§ **Dataset entries**:
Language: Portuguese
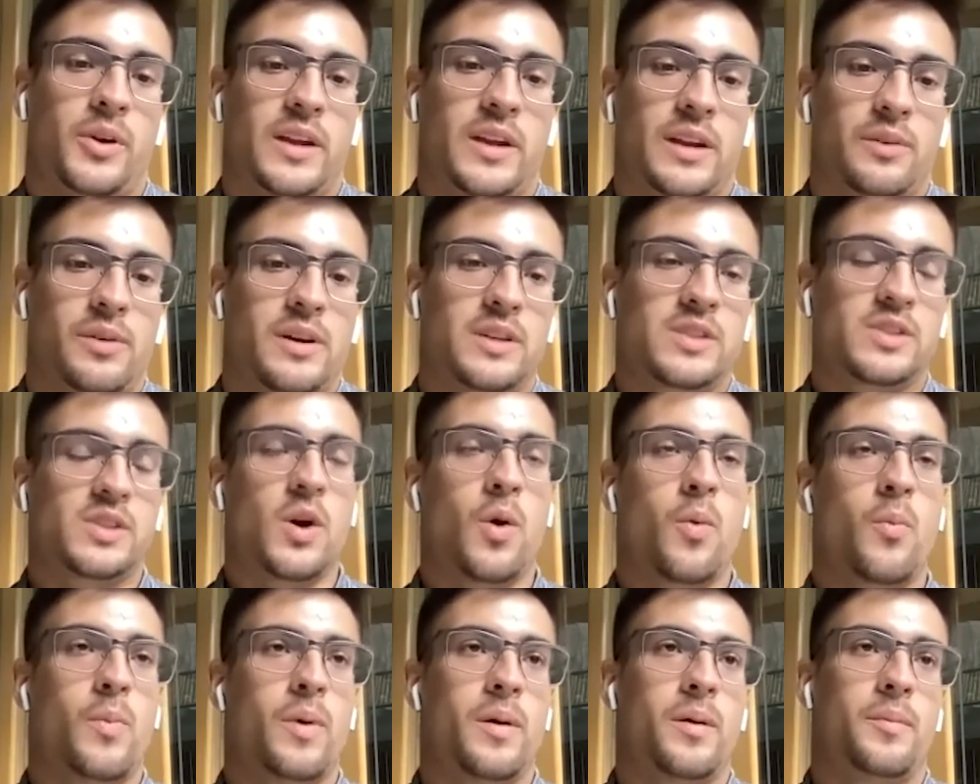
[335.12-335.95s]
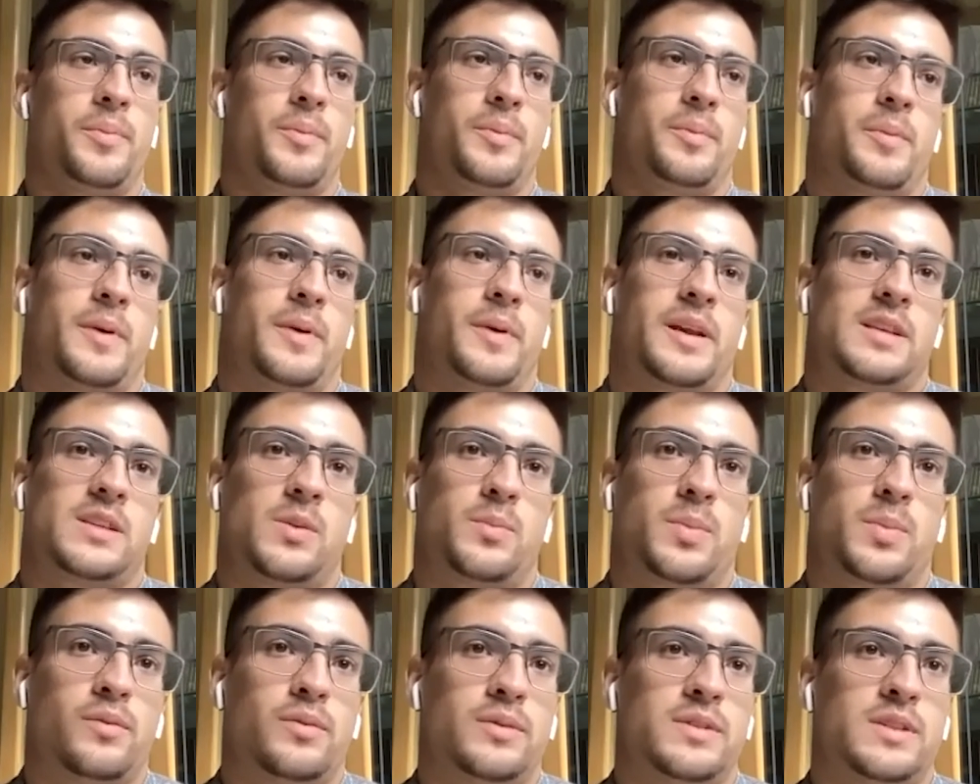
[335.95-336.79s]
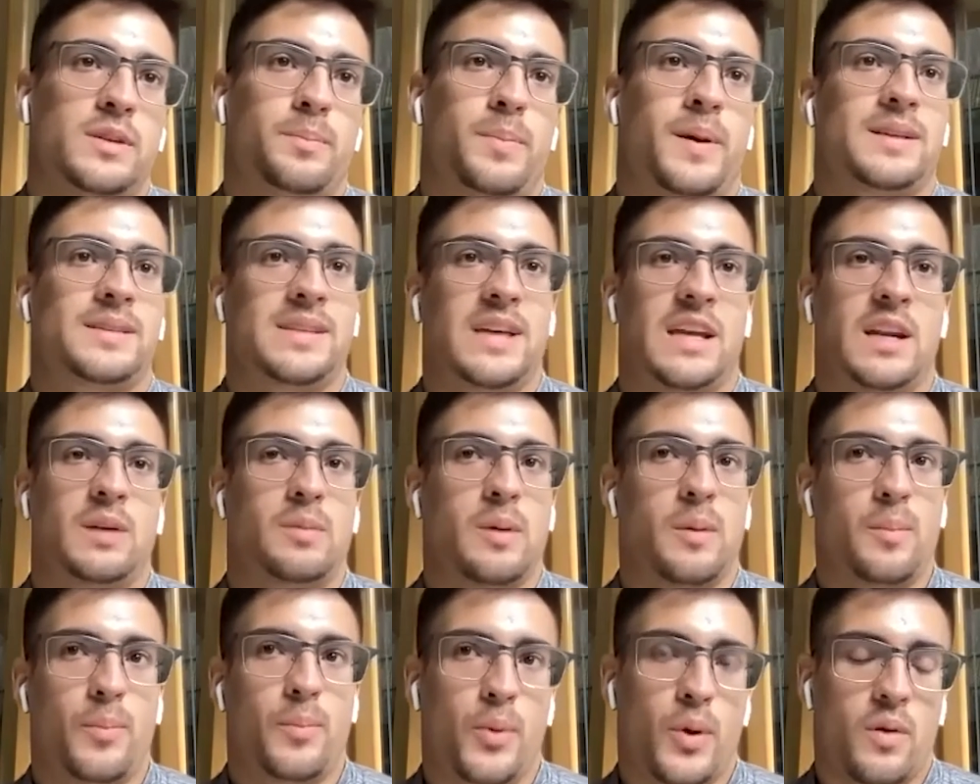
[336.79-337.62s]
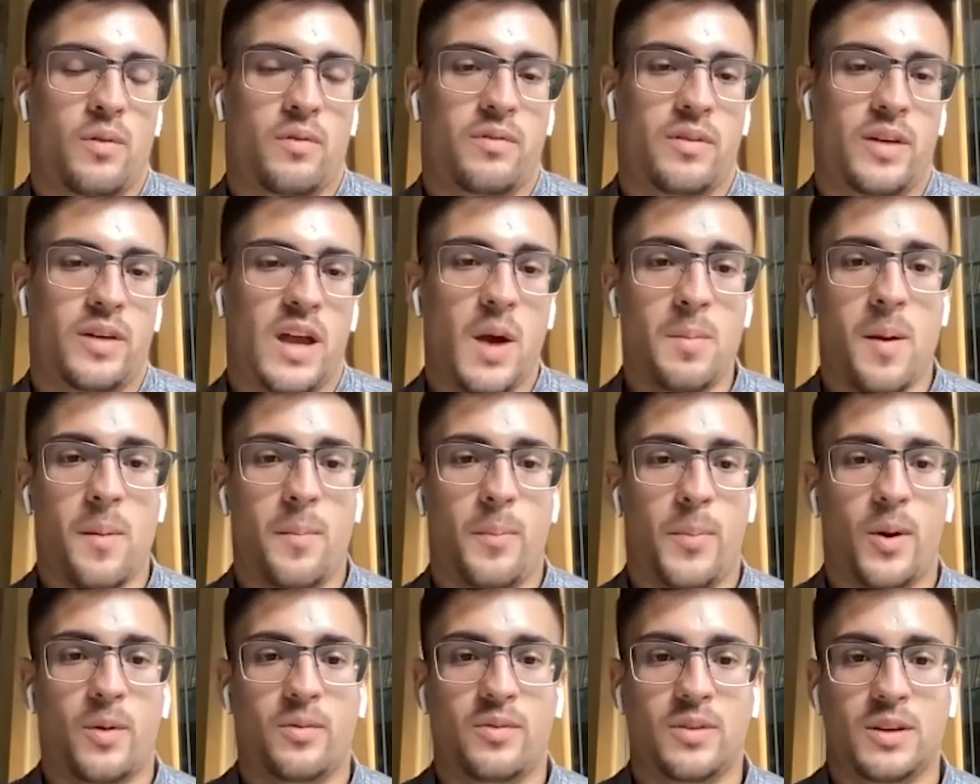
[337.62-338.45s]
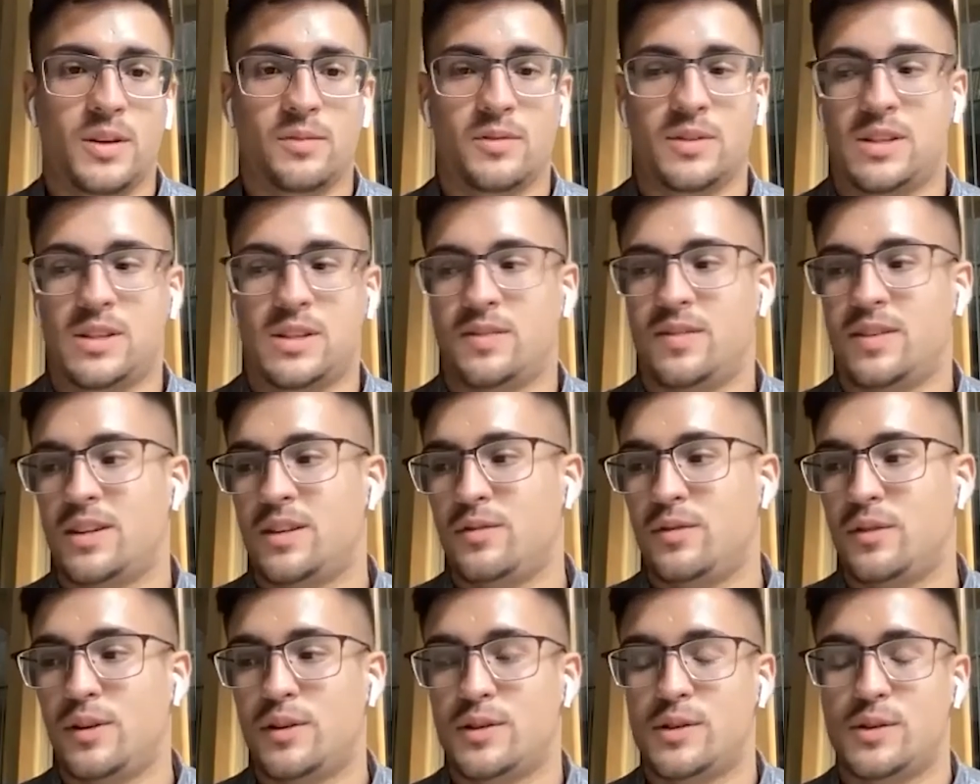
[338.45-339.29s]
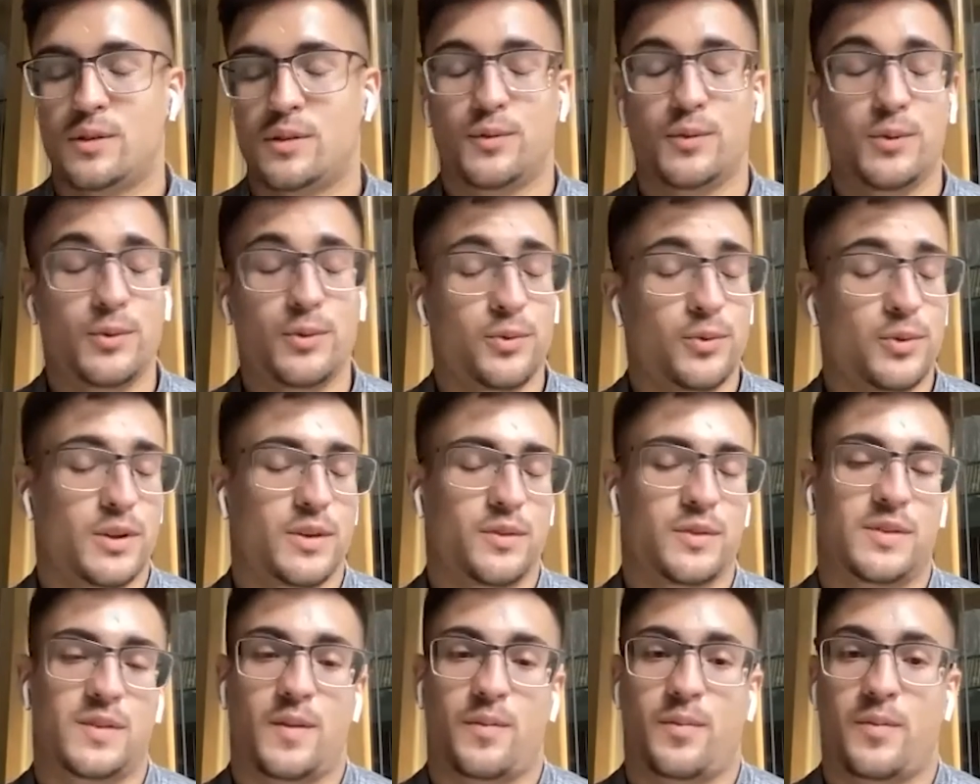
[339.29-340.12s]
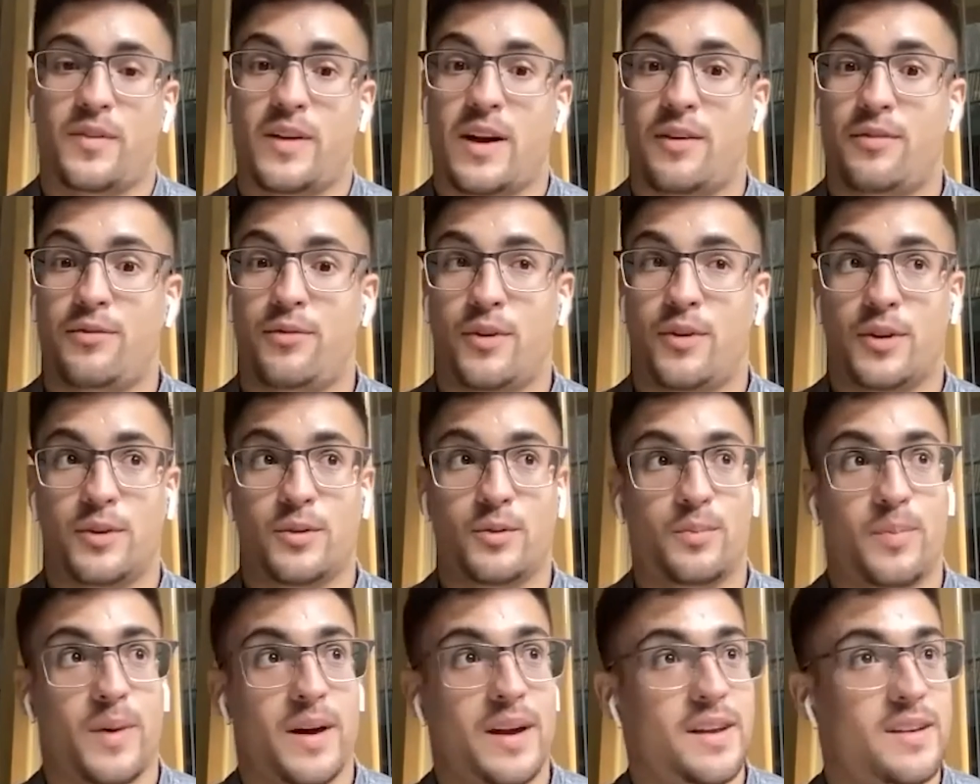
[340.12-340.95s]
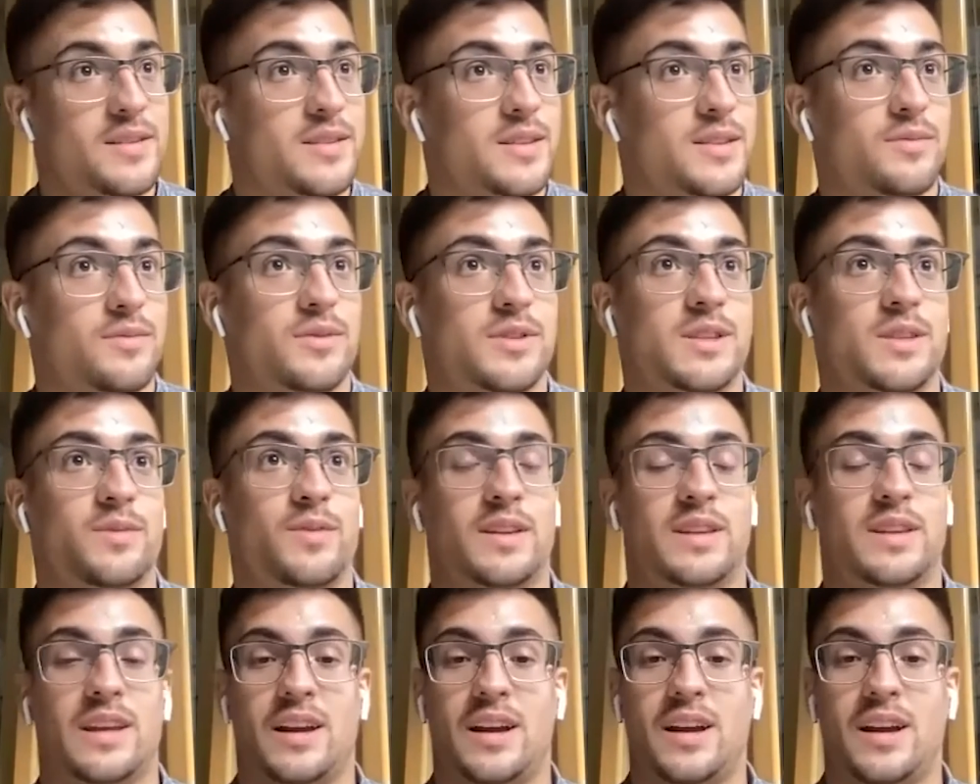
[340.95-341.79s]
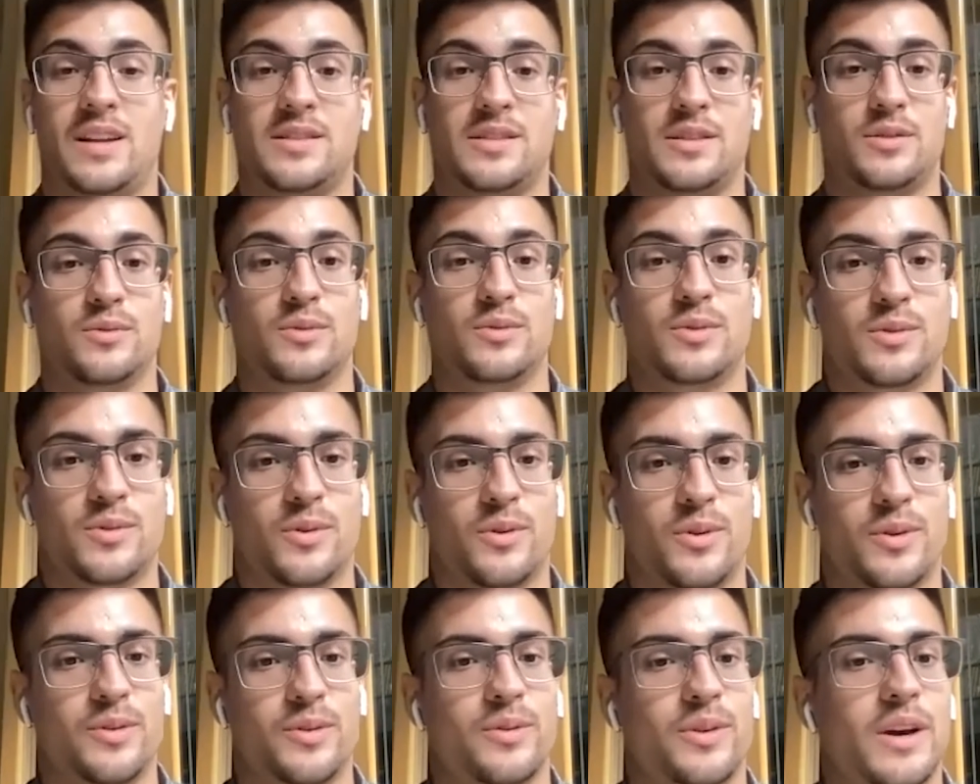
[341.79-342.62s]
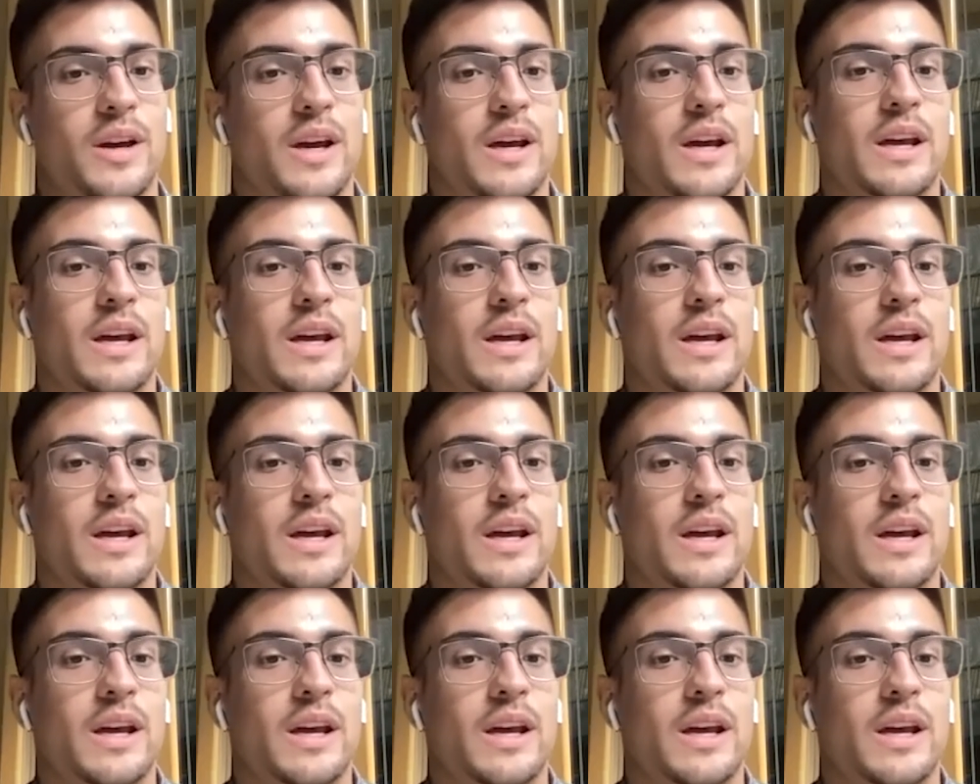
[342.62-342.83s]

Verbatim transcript: Porque não é só uma preparação para você passar numa prova, é uma prova que você vai definir seu futuro, que você vai ficar fora do país, que você vai estar tá realizando um sonho.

§ **Exercise requirements**:
The expected output is every line from the line where "[337.62-338.45s]" appears to the final line of the material, unchanged and with no pictures.

§ **Output of the task**:
[337.62-338.45s]
[338.45-339.29s]
[339.29-340.12s]
[340.12-340.95s]
[340.95-341.79s]
[341.79-342.62s]
[342.62-342.83s]

Verbatim transcript: Porque não é só uma preparação para você passar numa prova, é uma prova que você vai definir seu futuro, que você vai ficar fora do país, que você vai estar tá realizando um sonho.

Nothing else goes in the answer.